If you are an individual who is insecure it may be hard to overcome the jealousy factor and share in the celebration when another succeeds. Without personal confidence and security, win-win thinking will be difficult to achieve. We can work to change this thinking by looking at ourselves and recognizing the contributions we make, taking responsibility for our life and actions, and taking steps to put a new plan of action in place. As these steps occur, personal confidence and security will increase to the point where we can enjoy others and not feel threatened by their presence.
For individuals with a background in athletics or for a successful salesperson, win-win may be a challenge if their thinking is “I have to be the best and will do everything I can to be on top”. Competition can be healthy as it strives for us to challenge ourselves, to reach down for that last bit of energy available as we improve and stretch ourselves.

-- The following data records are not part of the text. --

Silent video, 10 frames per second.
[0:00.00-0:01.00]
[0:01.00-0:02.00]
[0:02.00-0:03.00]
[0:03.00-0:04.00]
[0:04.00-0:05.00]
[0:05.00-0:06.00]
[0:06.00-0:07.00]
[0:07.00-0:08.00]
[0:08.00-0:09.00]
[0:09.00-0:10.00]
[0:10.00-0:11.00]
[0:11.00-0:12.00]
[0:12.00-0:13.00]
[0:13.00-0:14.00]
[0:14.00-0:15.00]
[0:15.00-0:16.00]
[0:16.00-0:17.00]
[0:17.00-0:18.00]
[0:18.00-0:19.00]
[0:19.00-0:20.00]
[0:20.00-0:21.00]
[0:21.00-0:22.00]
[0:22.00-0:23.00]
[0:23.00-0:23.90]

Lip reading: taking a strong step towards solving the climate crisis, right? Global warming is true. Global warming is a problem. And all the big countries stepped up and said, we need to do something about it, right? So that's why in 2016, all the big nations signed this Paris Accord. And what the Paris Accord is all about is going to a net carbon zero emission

Competition is healthy when you compete against yourself, yet when your self-worth is only tied to winning, it comes at the expense of others. For you to win, they must lose. Compete against yourself - but remember in the end, having a successful life is much, much more than “winning the gold” or “selling the most widgets”.
Another habit to avoid is comparing yourself to others – you have heard the saying “comparing yourself to the Joneses”. We all have different developmental timetables and will follow different courses in life. If we try to follow someone else’s path, we may find quicksand along the way. Think of all the individuals who purchased something just because the neighbor down the street had one – later to find paying for the toys was more than they could manage. It’s not always simple, but to reach a win-win, we must stop comparing ourselves to others. Develop the confidence to be who you are, even if that is different than others. We are all precious children in God’s eyes and He does not expect us all to be the same. We each have unique talents, skills, and interests – have the courage to pursue and use them.

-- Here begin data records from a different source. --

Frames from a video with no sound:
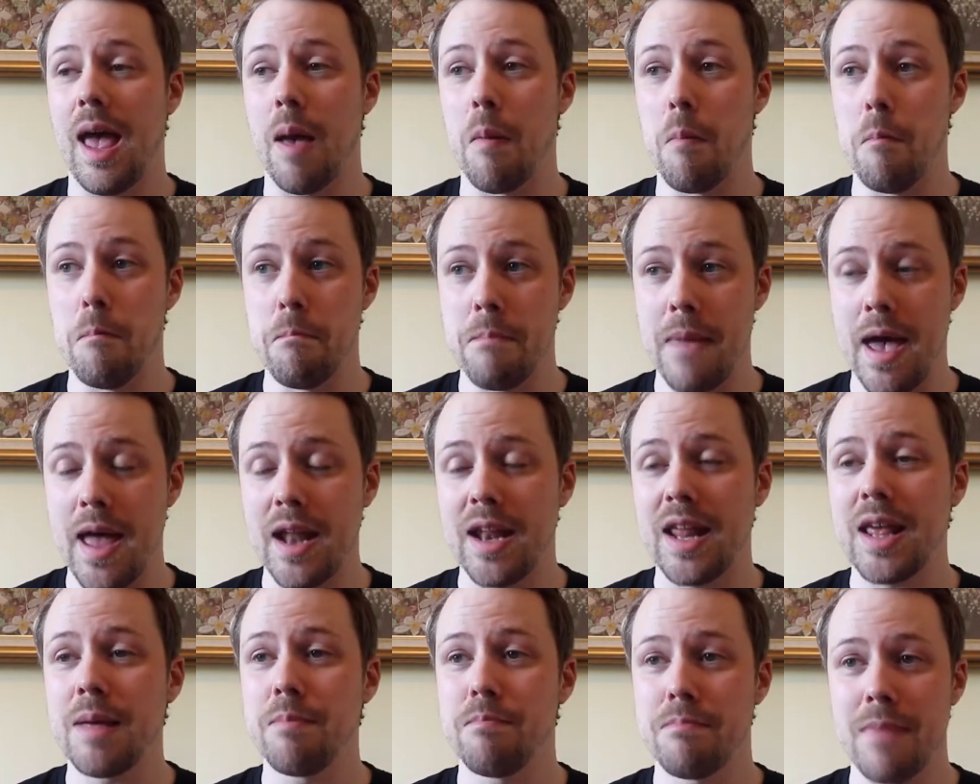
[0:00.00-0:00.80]

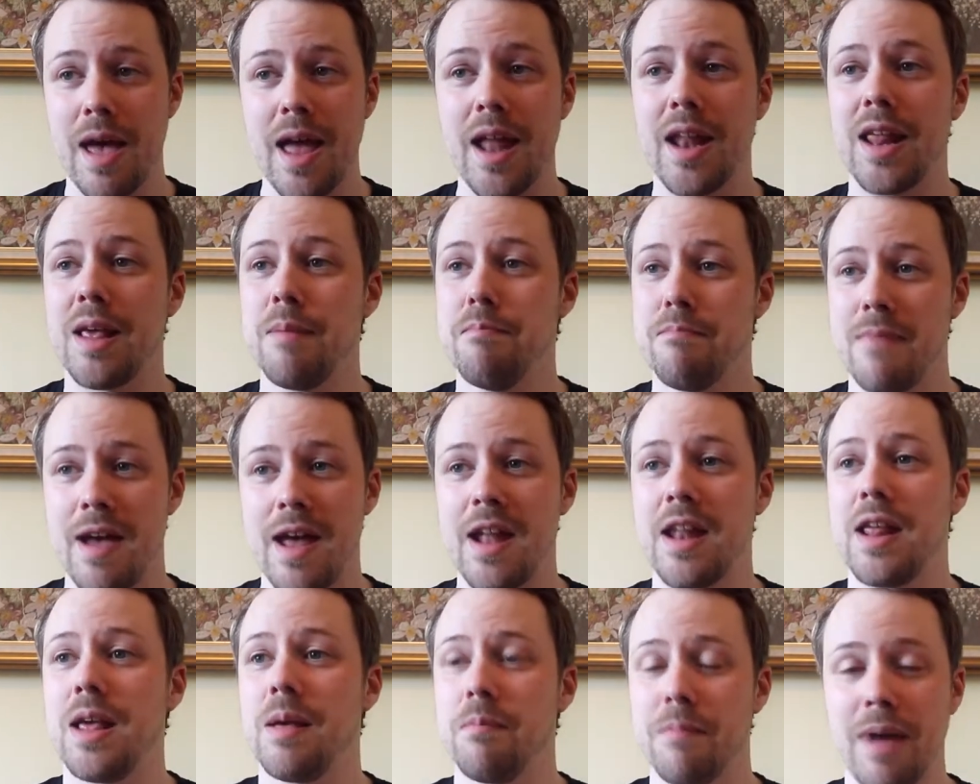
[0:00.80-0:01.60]
many
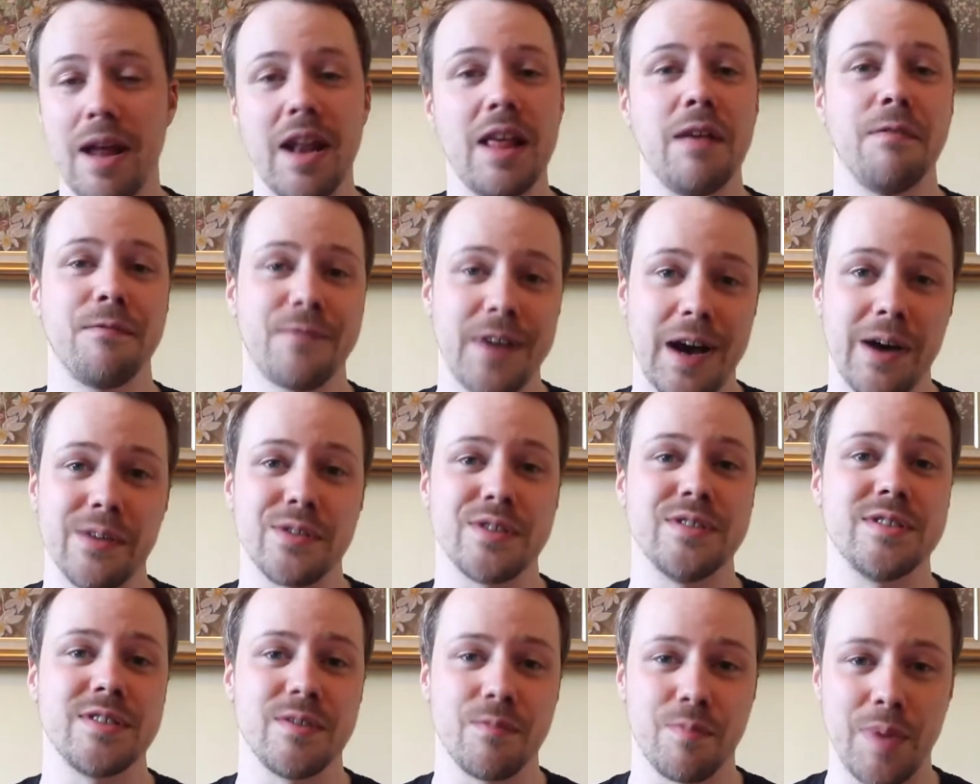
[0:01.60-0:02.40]

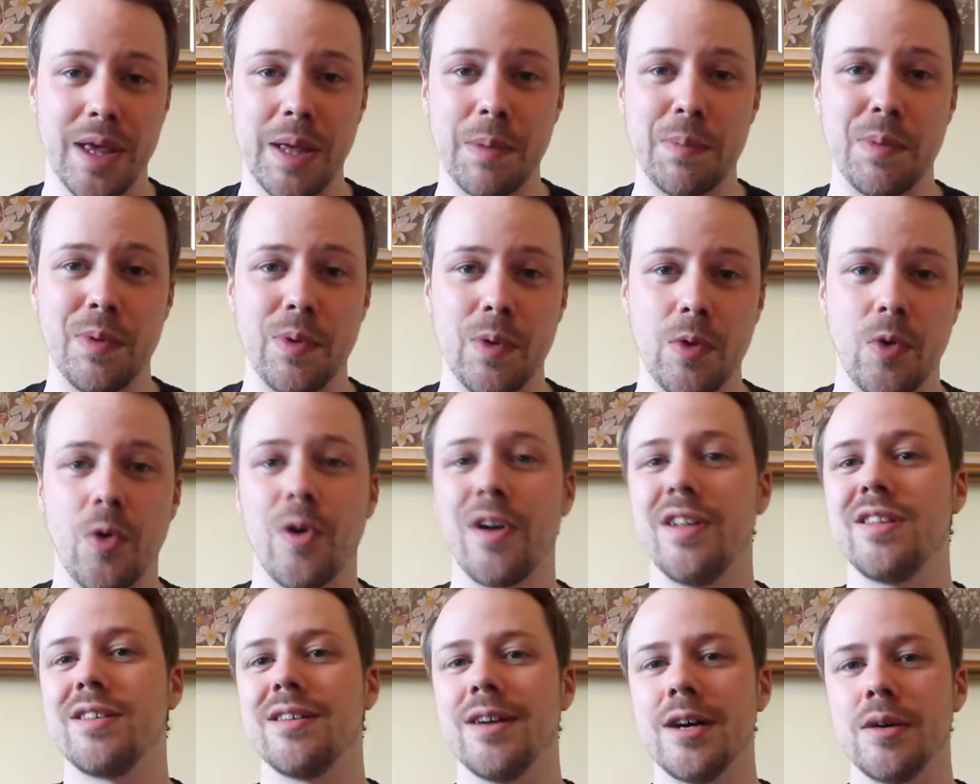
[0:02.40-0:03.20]
thousands of people
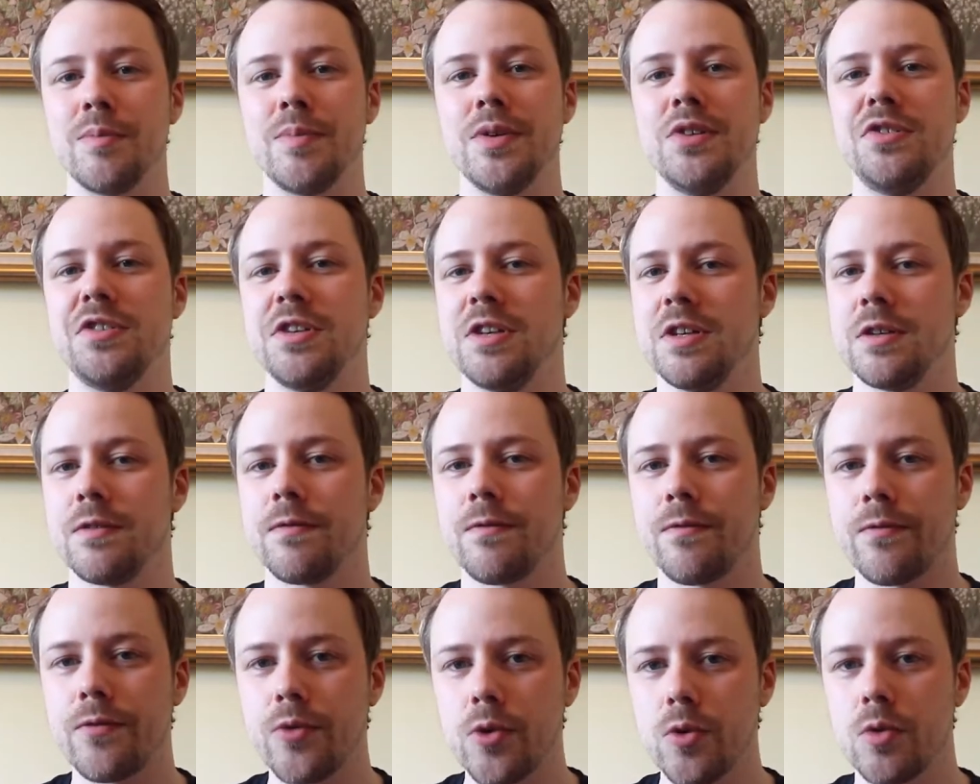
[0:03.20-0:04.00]
got into RPGs
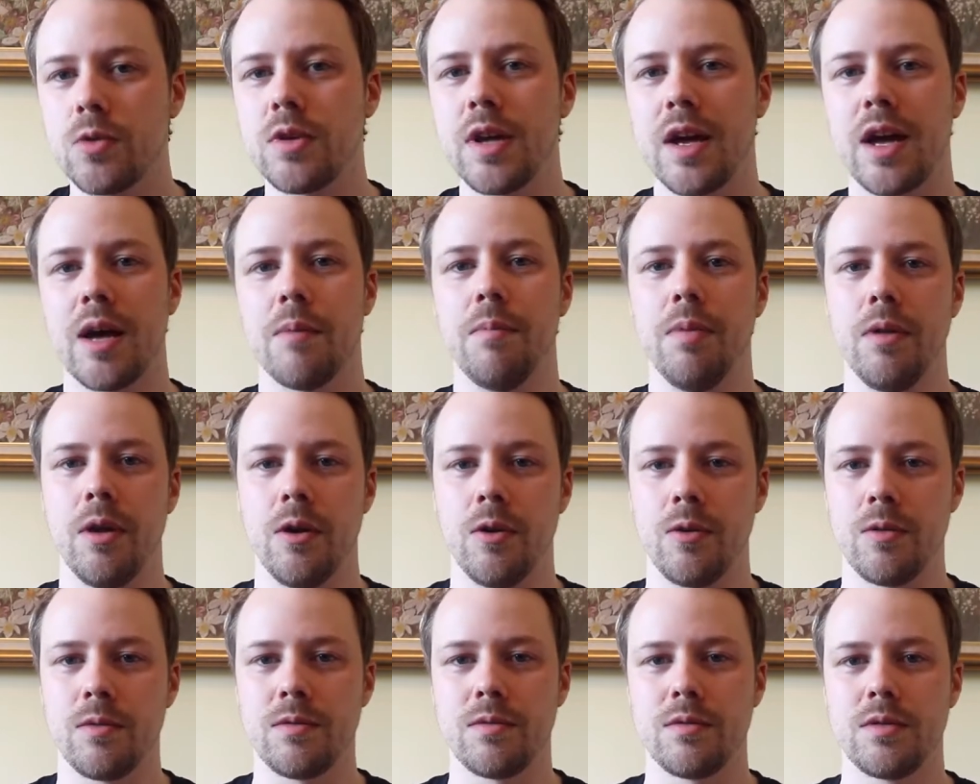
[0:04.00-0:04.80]
through Diablo.
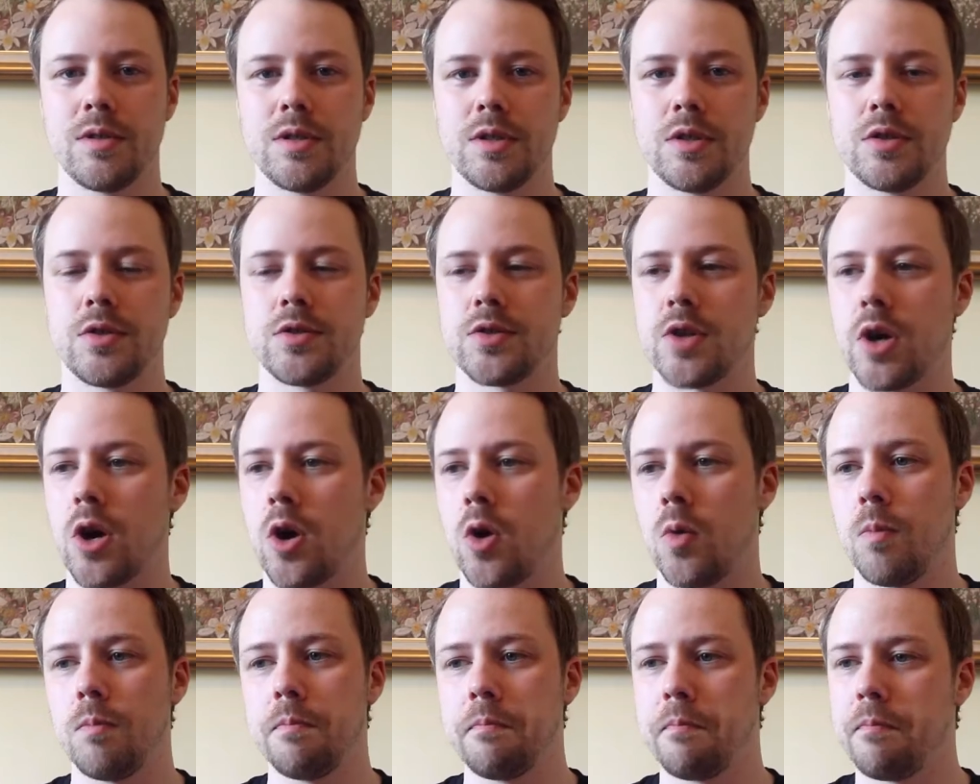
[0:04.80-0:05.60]

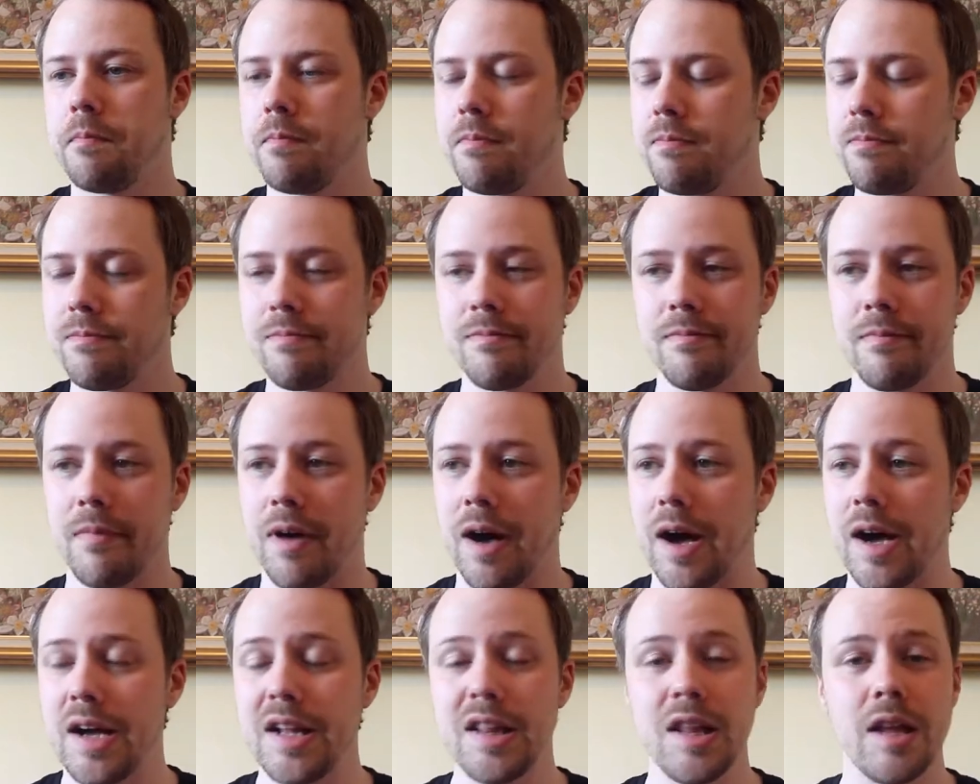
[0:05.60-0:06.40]
So,
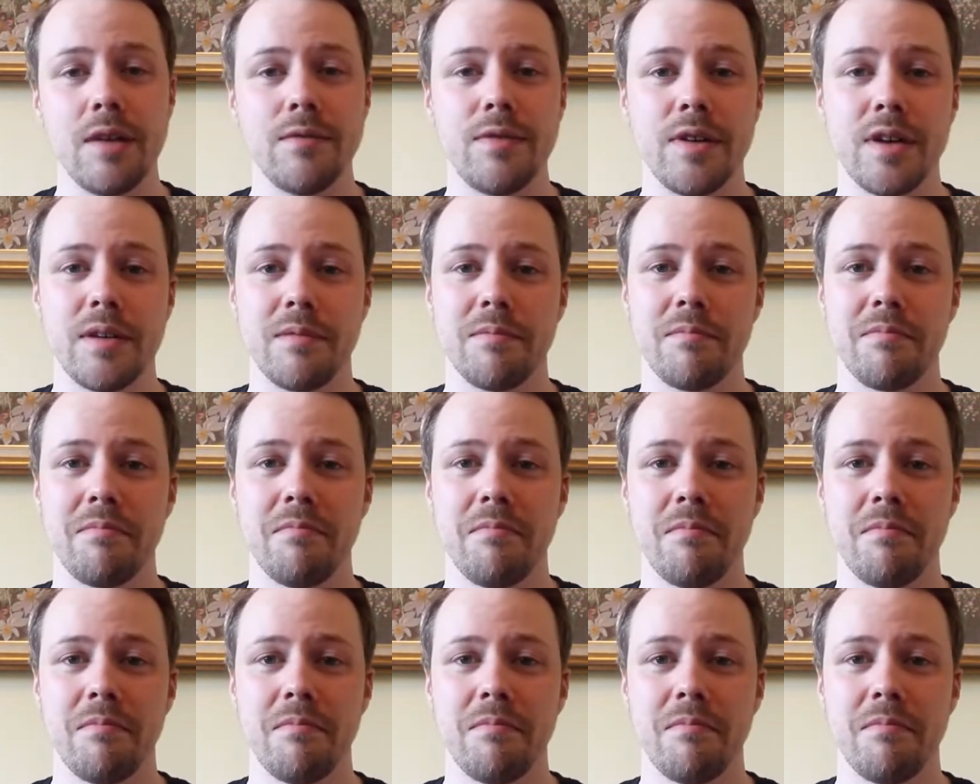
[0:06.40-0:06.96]
I love it.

You may find yourself in a situation where the other party cannot and will not adapt to a win-win type of thinking. They are stuck on “I win, you lose”. At some point, the only option may be to walk away. Removing yourself from the situation, although hard initially, may be better than win-lose, lose-win, or lose-lose situations in the future.
Win-win is a mental habit - habits we know are not always easy to adopt or break. Start slow and work your way up. As you experience the good feelings with each win-win situation in your life, it will be easier to adapt your thinking and actions for the next opportunity. With each win-win situation, you will gain confidence and begin to look at life differently. It may be different for you, but as I gain wisdom, the other things most people strive for begin to follow. Isn’t that what we are supposed to do on this earth – to love and care for others – the ultimate win-win situation? With that thinking and putting it into action – we will all gain our level of success.